» **BRIEF**
Repeat the data precisely as given.
========
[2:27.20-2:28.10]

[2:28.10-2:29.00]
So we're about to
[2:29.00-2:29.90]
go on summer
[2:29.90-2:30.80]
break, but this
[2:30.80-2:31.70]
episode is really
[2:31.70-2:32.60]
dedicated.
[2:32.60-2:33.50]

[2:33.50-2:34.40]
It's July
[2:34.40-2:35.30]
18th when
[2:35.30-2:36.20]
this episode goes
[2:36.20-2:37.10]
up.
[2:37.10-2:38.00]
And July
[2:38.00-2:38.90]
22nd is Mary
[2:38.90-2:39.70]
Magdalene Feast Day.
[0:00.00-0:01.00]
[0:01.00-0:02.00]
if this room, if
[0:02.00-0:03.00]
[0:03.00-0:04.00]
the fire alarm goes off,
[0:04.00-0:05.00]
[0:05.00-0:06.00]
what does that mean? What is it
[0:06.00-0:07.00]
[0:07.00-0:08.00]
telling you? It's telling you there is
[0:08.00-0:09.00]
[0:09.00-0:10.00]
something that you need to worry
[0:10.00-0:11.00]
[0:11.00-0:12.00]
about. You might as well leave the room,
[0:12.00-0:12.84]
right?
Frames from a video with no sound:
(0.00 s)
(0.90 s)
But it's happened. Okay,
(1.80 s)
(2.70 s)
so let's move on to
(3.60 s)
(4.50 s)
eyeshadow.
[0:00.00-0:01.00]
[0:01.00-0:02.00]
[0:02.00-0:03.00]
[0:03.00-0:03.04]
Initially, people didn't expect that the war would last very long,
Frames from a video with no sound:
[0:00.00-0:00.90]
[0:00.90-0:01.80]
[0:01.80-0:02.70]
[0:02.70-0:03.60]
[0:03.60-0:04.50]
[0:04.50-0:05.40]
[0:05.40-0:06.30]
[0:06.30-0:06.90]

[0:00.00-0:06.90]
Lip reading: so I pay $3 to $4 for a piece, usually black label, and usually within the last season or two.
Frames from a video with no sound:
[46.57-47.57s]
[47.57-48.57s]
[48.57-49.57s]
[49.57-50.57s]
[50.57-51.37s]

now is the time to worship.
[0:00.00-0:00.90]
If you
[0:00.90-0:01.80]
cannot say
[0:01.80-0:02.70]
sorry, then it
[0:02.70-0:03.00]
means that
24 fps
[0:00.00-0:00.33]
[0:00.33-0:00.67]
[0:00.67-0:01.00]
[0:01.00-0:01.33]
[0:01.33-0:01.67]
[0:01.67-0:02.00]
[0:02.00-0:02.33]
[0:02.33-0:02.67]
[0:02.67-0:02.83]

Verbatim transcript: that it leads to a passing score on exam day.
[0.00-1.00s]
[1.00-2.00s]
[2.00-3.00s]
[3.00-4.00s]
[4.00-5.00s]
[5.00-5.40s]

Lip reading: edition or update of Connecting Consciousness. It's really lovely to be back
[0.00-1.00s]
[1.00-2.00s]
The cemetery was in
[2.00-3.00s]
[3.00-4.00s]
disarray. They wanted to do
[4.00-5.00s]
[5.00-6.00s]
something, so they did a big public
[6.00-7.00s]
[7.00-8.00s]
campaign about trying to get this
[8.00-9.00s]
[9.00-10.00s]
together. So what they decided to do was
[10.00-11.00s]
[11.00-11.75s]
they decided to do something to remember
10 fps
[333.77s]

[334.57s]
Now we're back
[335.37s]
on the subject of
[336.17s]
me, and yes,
========
» **WRITTEN SOLUTION**
[2:27.20-2:28.10]

[2:28.10-2:29.00]
So we're about to
[2:29.00-2:29.90]
go on summer
[2:29.90-2:30.80]
break, but this
[2:30.80-2:31.70]
episode is really
[2:31.70-2:32.60]
dedicated.
[2:32.60-2:33.50]

[2:33.50-2:34.40]
It's July
[2:34.40-2:35.30]
18th when
[2:35.30-2:36.20]
this episode goes
[2:36.20-2:37.10]
up.
[2:37.10-2:38.00]
And July
[2:38.00-2:38.90]
22nd is Mary
[2:38.90-2:39.70]
Magdalene Feast Day.
[0:00.00-0:01.00]
[0:01.00-0:02.00]
if this room, if
[0:02.00-0:03.00]
[0:03.00-0:04.00]
the fire alarm goes off,
[0:04.00-0:05.00]
[0:05.00-0:06.00]
what does that mean? What is it
[0:06.00-0:07.00]
[0:07.00-0:08.00]
telling you? It's telling you there is
[0:08.00-0:09.00]
[0:09.00-0:10.00]
something that you need to worry
[0:10.00-0:11.00]
[0:11.00-0:12.00]
about. You might as well leave the room,
[0:12.00-0:12.84]
right?
Frames from a video with no sound:
(0.00 s)
(0.90 s)
But it's happened. Okay,
(1.80 s)
(2.70 s)
so let's move on to
(3.60 s)
(4.50 s)
eyeshadow.
[0:00.00-0:01.00]
[0:01.00-0:02.00]
[0:02.00-0:03.00]
[0:03.00-0:03.04]
Initially, people didn't expect that the war would last very long,
Frames from a video with no sound:
[0:00.00-0:00.90]
[0:00.90-0:01.80]
[0:01.80-0:02.70]
[0:02.70-0:03.60]
[0:03.60-0:04.50]
[0:04.50-0:05.40]
[0:05.40-0:06.30]
[0:06.30-0:06.90]

[0:00.00-0:06.90]
Lip reading: so I pay $3 to $4 for a piece, usually black label, and usually within the last season or two.
Frames from a video with no sound:
[46.57-47.57s]
[47.57-48.57s]
[48.57-49.57s]
[49.57-50.57s]
[50.57-51.37s]

now is the time to worship.
[0:00.00-0:00.90]
If you
[0:00.90-0:01.80]
cannot say
[0:01.80-0:02.70]
sorry, then it
[0:02.70-0:03.00]
means that
24 fps
[0:00.00-0:00.33]
[0:00.33-0:00.67]
[0:00.67-0:01.00]
[0:01.00-0:01.33]
[0:01.33-0:01.67]
[0:01.67-0:02.00]
[0:02.00-0:02.33]
[0:02.33-0:02.67]
[0:02.67-0:02.83]

Verbatim transcript: that it leads to a passing score on exam day.
[0.00-1.00s]
[1.00-2.00s]
[2.00-3.00s]
[3.00-4.00s]
[4.00-5.00s]
[5.00-5.40s]

Lip reading: edition or update of Connecting Consciousness. It's really lovely to be back
[0.00-1.00s]
[1.00-2.00s]
The cemetery was in
[2.00-3.00s]
[3.00-4.00s]
disarray. They wanted to do
[4.00-5.00s]
[5.00-6.00s]
something, so they did a big public
[6.00-7.00s]
[7.00-8.00s]
campaign about trying to get this
[8.00-9.00s]
[9.00-10.00s]
together. So what they decided to do was
[10.00-11.00s]
[11.00-11.75s]
they decided to do something to remember
10 fps
[333.77s]

[334.57s]
Now we're back
[335.37s]
on the subject of
[336.17s]
me, and yes,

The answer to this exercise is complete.